- Add spam_score_type to AiSpamSerializer for better integration with reviewables.
- Introduce a custom filter for detecting AI spam false negatives in moderation workflows.
- Refactor spam report generation to improve identification of false negatives.
- Add tests to verify the custom filter and its behavior.
- Introduce links for all spam counts in report
This introduces a comprehensive spam detection system that uses LLM models
to automatically identify and flag potential spam posts. The system is
designed to be both powerful and configurable while preventing false positives.
Key Features:
* Automatically scans first 3 posts from new users (TL0/TL1)
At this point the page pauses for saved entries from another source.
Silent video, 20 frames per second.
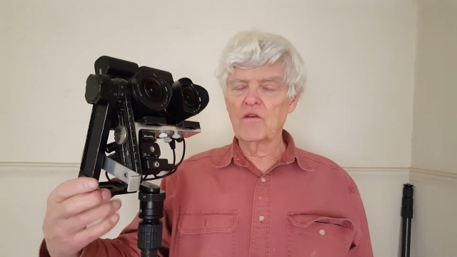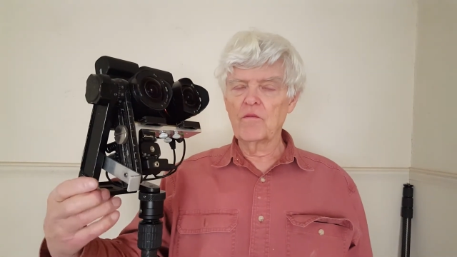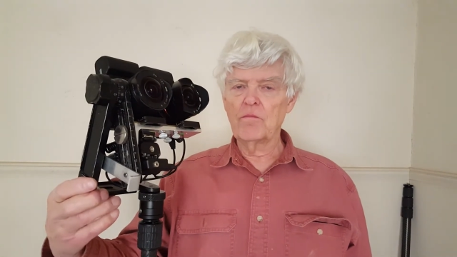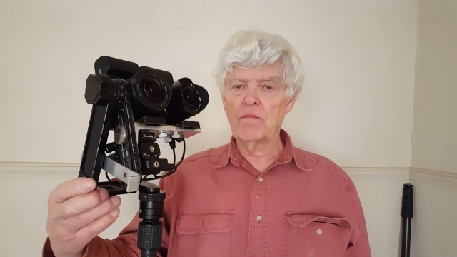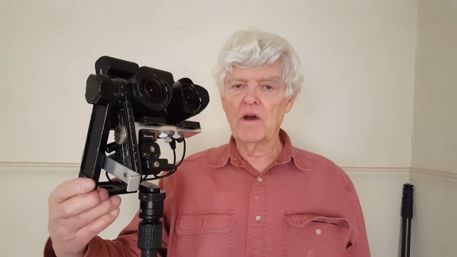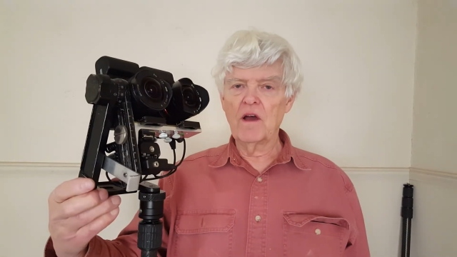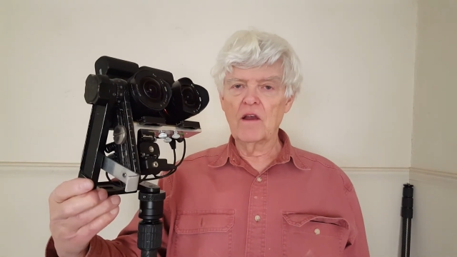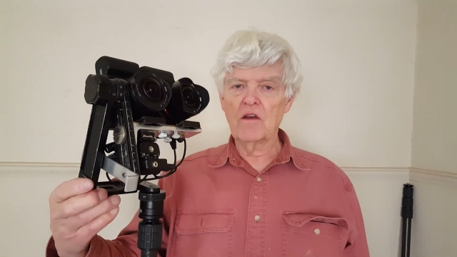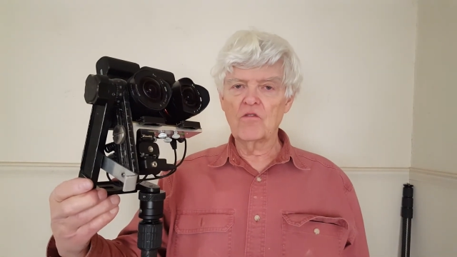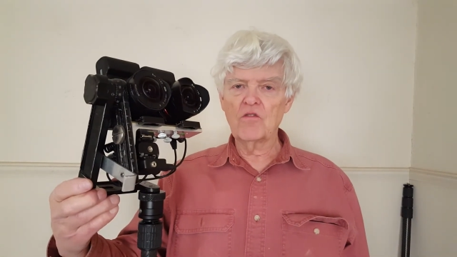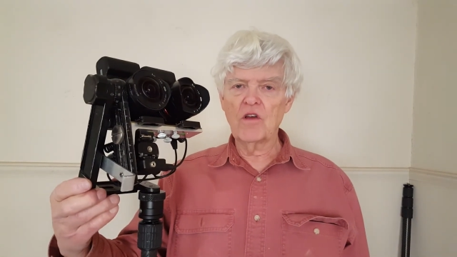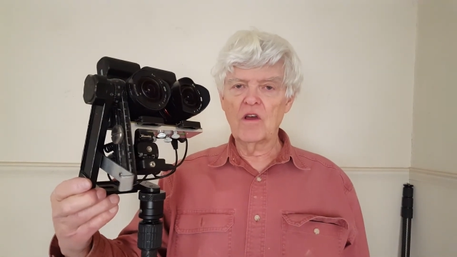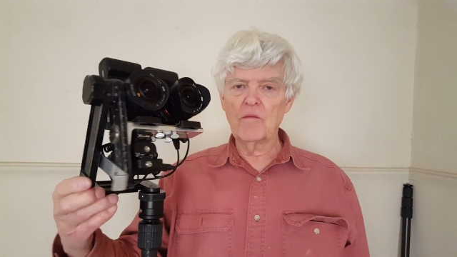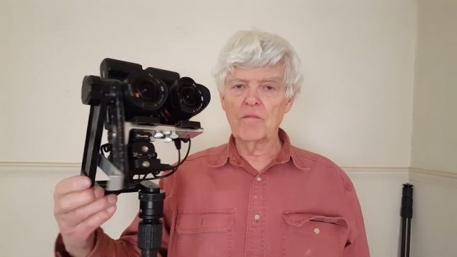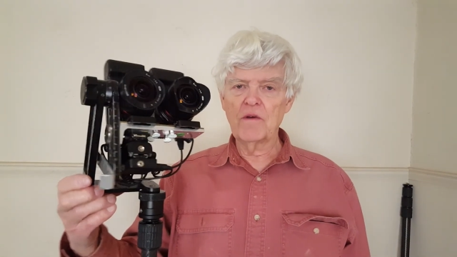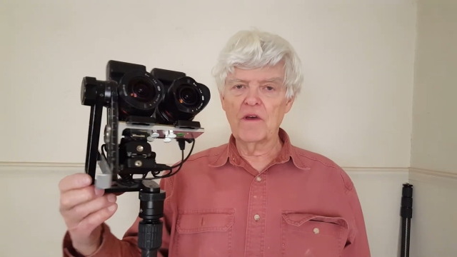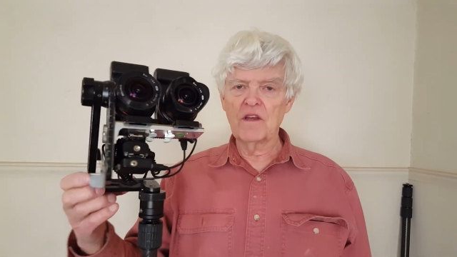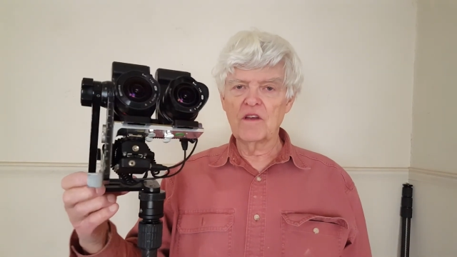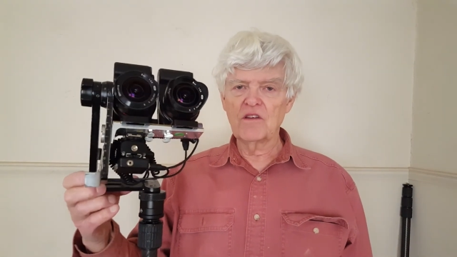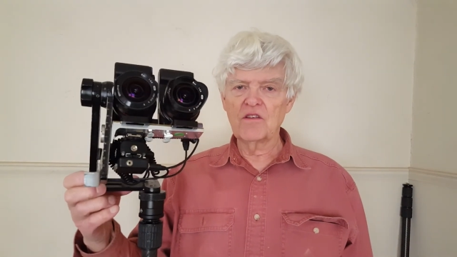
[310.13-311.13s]

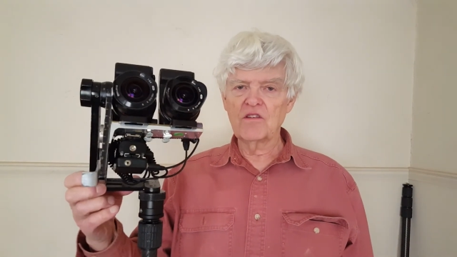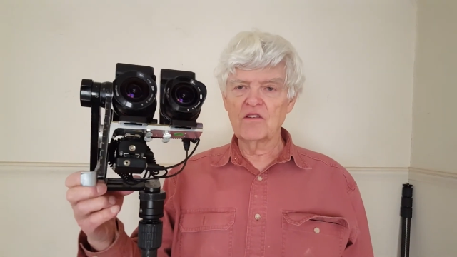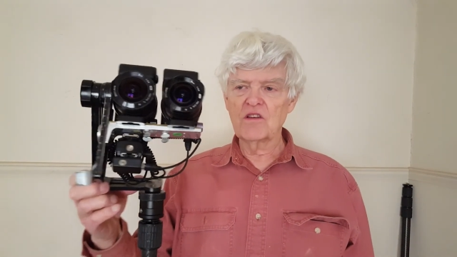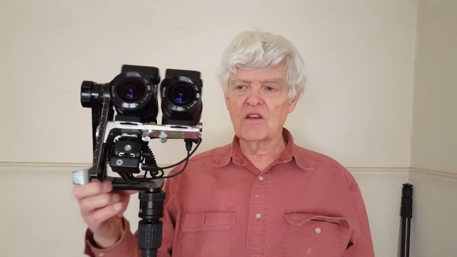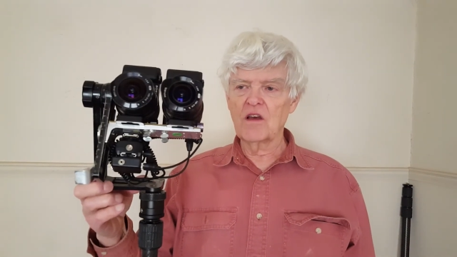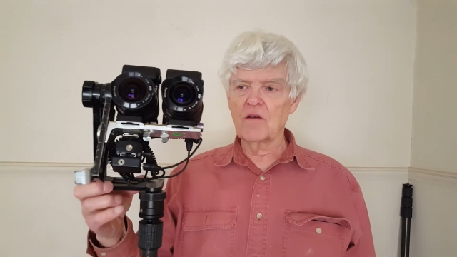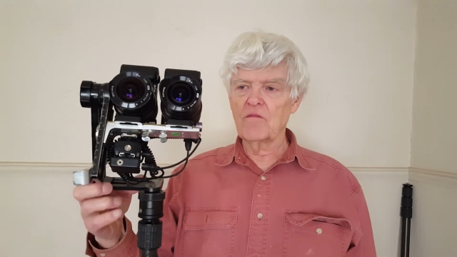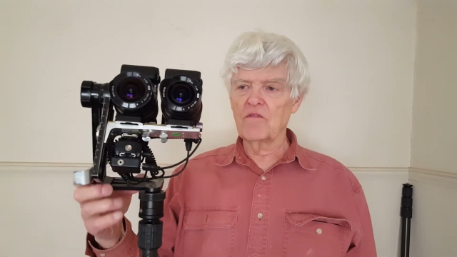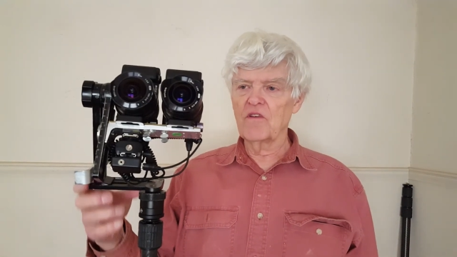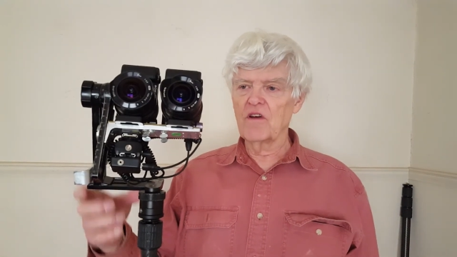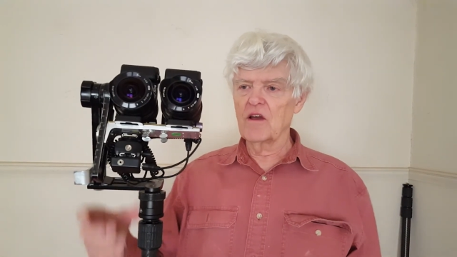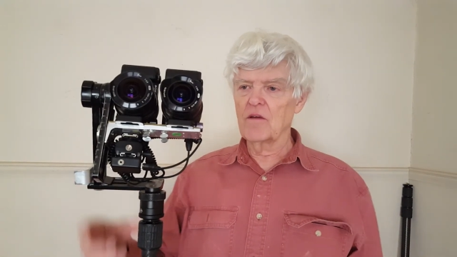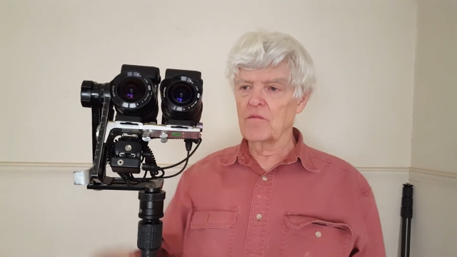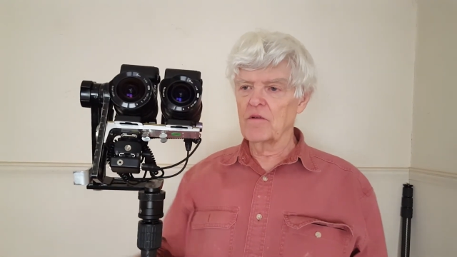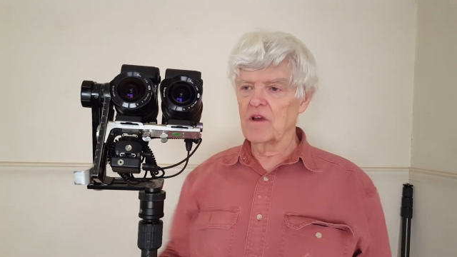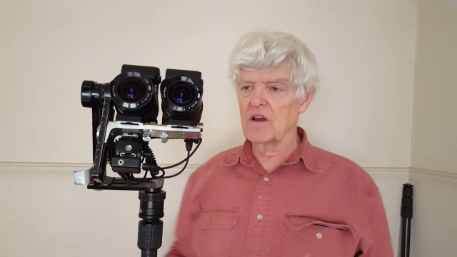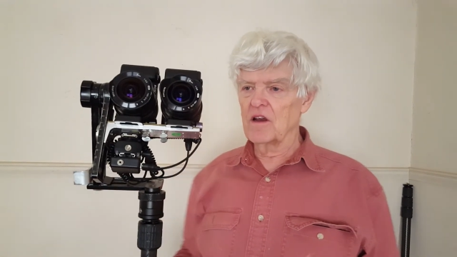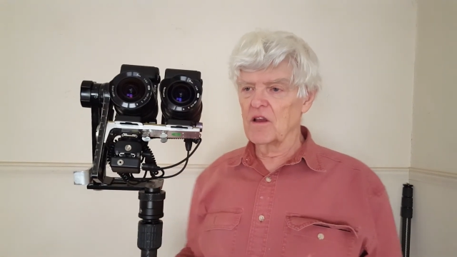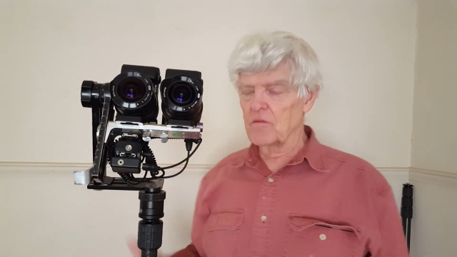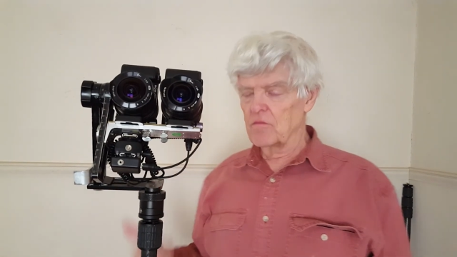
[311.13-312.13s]
tripod to stop
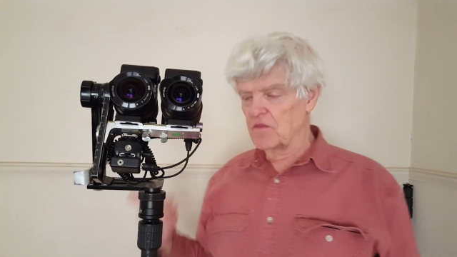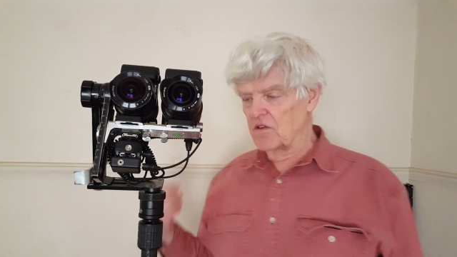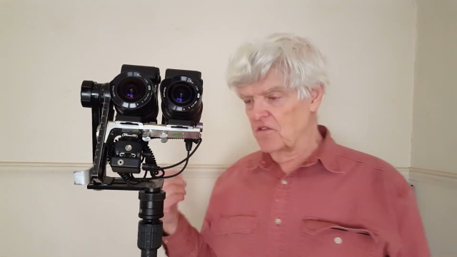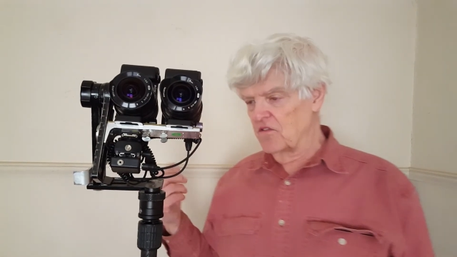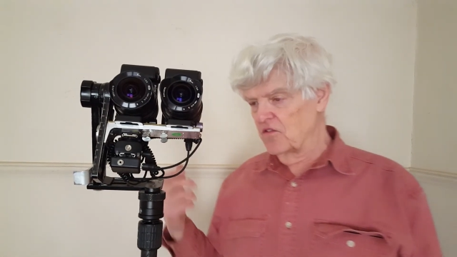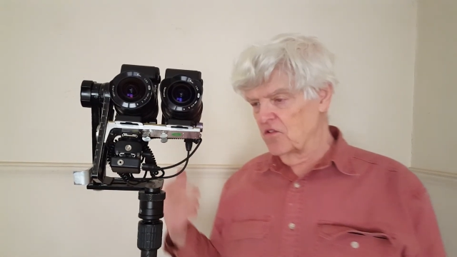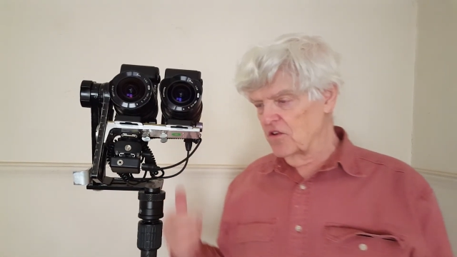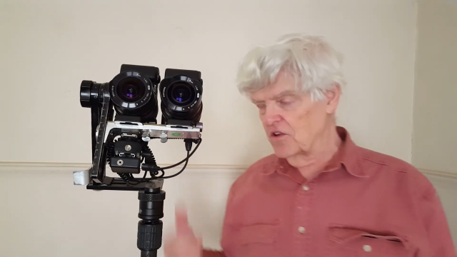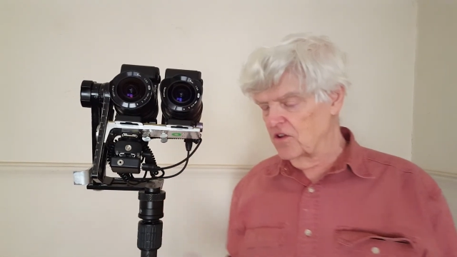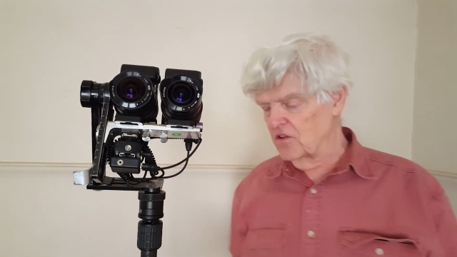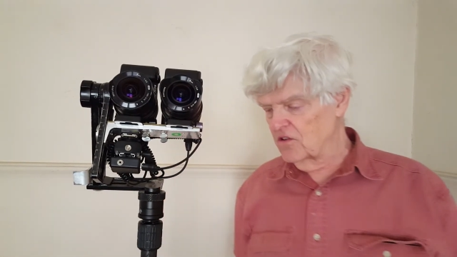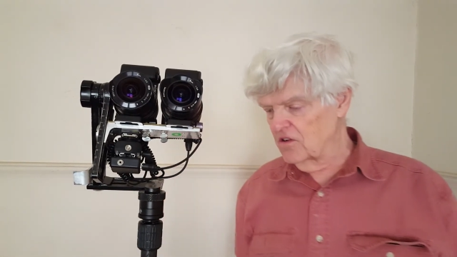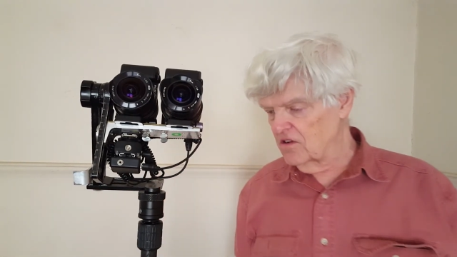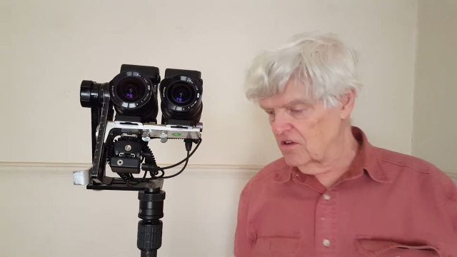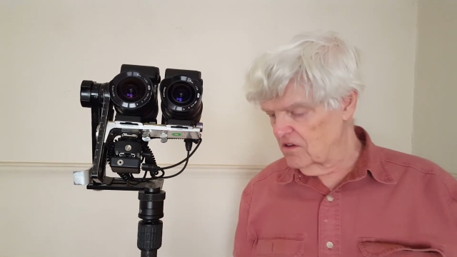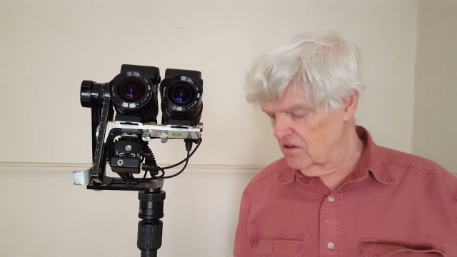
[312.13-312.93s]
vibrating before you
* Creates dedicated AI flagging user to distinguish from system flags
* Tracks false positives/negatives for quality monitoring
* Supports custom instructions to fine-tune detection
* Includes test interface for trying detection on any post
Technical Implementation:
* New database tables:
- ai_spam_logs: Stores scan history and results
- ai_moderation_settings: Stores LLM config and custom instructions
* Rate limiting and safeguards:
- Minimum 10-minute delay between rescans
- Only scans significant edits (>10 char difference)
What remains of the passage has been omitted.